Of Skulls and Scrapfaggot Green
- Authors: Bob Blake
- First published: 1979

= Of Skulls and Scrapfaggot Green =

Of Skulls and Scrapfaggot Green is an adventure for fantasy role-playing games published by Judges Guild in 1979.

==Contents==
Of Skulls and Scrapfaggot Green is the official GenCon X D&D tournament dungeon. The player characters must find a magical relic and carry it through the Forbidden Lands to where it is to be used to close an interplanar portal. It includes a description of the village of Scrapfaggot Green.

==Publication history==
Of Skulls and Scrapfaggot Green was written by Bob Blake, and was published by Judges Guild in 1978 as a 52-page book.
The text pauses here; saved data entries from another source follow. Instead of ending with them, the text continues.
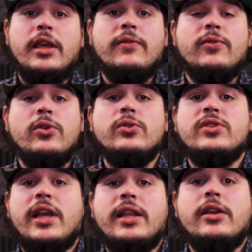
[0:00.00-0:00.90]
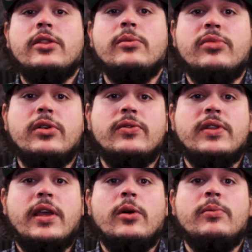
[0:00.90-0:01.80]
If you use any other book
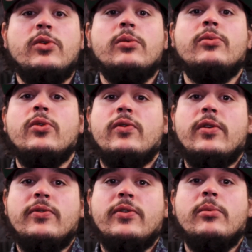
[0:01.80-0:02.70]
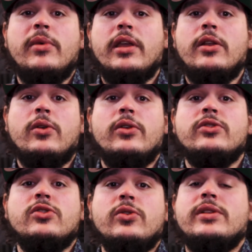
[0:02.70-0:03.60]
to help help you improve your filmmaking or your
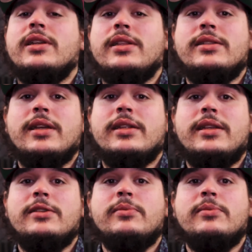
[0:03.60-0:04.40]
storytelling techniques,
Judges Guild published a second edition in 1980.

==Reception==
Don Turnbull reviewed Of Skulls and Scrapfaggot Green for White Dwarf #14, and rated it a 7 out of 10. Turnbull commented: "The adventure itself is well planned and carefully designed, though there are a number of parts of Skull which are of no direct relevance to the adventure, and players could waste a lot of time in them".

Patrick Amory reviewed Of Skulls and Scrapfaggot Green for Different Worlds magazine and stated that "Another relatively early release, Skulls is a perfect example of why tournament dungeons should not be published. Probably a good test in a D&D tourney, Skulls will not fit into any campaign without overcoming that "testing" flavor."